国民の力の柳永夏(ユ・ヨンハ)議員は12月3日の国会政務委員会質疑で「クーパンの流通情報を中国企業が持っていけば、韓国の流通網は一瞬で崩れる可能性がある」と懸念を表明した。顧客の購入パターンや配送情報などが競合他社に渡れば、クーパンのビジネスモデルそのものが脅かされる可能性がある。

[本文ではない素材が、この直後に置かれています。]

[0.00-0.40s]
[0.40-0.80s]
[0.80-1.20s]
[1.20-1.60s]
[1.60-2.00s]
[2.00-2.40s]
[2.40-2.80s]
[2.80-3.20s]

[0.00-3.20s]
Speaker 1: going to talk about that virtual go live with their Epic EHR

金承周教授はCBSラジオに出演し、「クーパン内部では、中国人開発者が解雇されることになって恨みを抱いてやったという話が出ている」と伝えた。解雇に対する個人的な恨みが動機だった可能性も指摘されている。

中国ブラックマーケットで大量販売

そして12月3日、さらに衝撃的な事実が明らかになった。中国最大のECプラットフォーム「タオバオ(淘宝網)」で、韓国人名義のクーパンアカウントが23元から188元(約470円から3900円)で販売されていることが確認されたのだ。中国人と推定される販売者たちは「認証済みアカウントで、すぐに送ることができる」と客引きをしていた。

これは「ログイン情報は流出していない」というクーパン側の公式見解と矛盾する。金承周教授は「内部管理が甘くIDとパスワードが一緒に流出したのなら、販売されているアカウントが流出物であるシナリオも十分可能だ」と指摘している。

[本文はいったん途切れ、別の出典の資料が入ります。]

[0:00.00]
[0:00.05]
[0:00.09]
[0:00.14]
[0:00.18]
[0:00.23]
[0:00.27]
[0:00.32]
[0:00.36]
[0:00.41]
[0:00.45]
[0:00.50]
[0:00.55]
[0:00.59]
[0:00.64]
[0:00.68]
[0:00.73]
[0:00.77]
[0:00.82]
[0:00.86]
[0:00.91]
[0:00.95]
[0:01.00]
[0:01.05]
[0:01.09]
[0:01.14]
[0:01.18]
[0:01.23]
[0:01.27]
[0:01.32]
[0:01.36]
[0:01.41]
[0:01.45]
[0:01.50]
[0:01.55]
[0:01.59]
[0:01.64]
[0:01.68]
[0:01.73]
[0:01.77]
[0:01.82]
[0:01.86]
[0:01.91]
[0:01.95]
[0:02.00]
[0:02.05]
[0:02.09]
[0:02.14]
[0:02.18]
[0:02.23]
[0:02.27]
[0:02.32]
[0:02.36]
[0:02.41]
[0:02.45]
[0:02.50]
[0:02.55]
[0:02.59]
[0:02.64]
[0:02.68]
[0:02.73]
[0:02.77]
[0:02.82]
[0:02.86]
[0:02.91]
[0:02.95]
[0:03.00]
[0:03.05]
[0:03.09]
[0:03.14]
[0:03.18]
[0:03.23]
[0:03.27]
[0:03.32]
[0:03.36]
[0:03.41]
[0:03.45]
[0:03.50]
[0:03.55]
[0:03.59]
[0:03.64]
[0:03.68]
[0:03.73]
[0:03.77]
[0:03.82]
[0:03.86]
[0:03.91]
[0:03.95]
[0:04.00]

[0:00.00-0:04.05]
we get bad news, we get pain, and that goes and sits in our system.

問題はクーパンだけではない。中国国内のアカウント取引専門サイト「77GAME」などでは、ネイバーやダウム(Daum)など韓国の主要ポータルサイトのアカウントが組織的に販売されている。ネイバーアカウントは1つ当たり29.99元(約620円)で「在庫あり」の状態だった。

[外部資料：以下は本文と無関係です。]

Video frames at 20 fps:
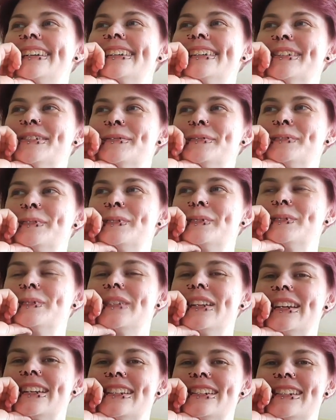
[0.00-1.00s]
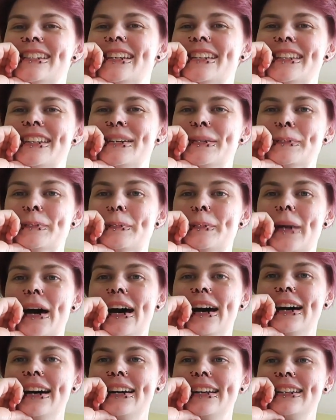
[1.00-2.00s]
Like it's nothing
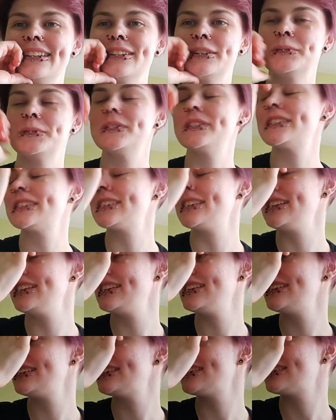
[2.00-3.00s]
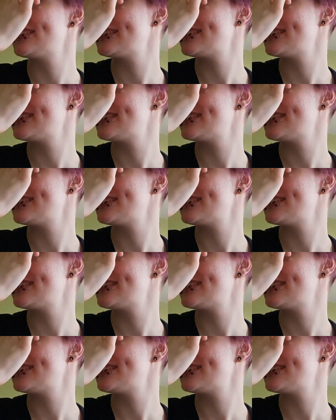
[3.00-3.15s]
bad, obviously.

さらに衝撃的なのは、このサイトが単なる販売を超えて、アカウントの「生存率」を高めるための綿密な行動指針まで購入者に提供していることだ。販売ページには「購入後、汚染されたIPでログインしないこと」「購入後すぐにパスワードと復旧用メールを変更すること」などの具体的な指示が記載されていた。

このサイトでは「黒貨号(黒化号)」という用語を使用している。これは中国の闇市場で通常「出所が不明または盗んだアカウント」を意味する隠語だ。販売者が「大量購入時は異なるデバイスから分散ログインせよ」と明記している点から、スパム送信や世論操作のためのアカウントとして使用される可能性が指摘されている。

政府認証取得後も4度目の情報流出

クーパンは政府の情報保護認証「ISMS-P認証」を2021年3月と2024年3月に取得していた。だが認証取得後も、クーパンでは情報流出事故が続発。2021年10月、2020年8月から2021年11月、2023年12月と事故が相次ぎ、今回が4度目だ。これまでに合計16億ウォン(約1億6000万円)の課徴金を科されている。

KISAの情報保護公示によれば、クーパンのセキュリティスタッフは約200人でネイバー(約130人)、カカオ(約90人)より多い。しかし、売上が毎年約10兆ウォンずつ増加する中、情報保護投資比重は減少。IT投資1兆9171億ウォンのうち情報保護は890億ウォン(4.6%)で、業界平均(6.28%)を下回る。

個人情報保護委員会の宋景熙(ソン・ギョンヒ)委員長は「ISMS-P認証企業263社のうち27社で33件の個人情報流出事故が発生した」との指摘に対し「不足な点が多い」と認め、「予備審査制度の導入と現場審査の拡大などを検討している」と述べた。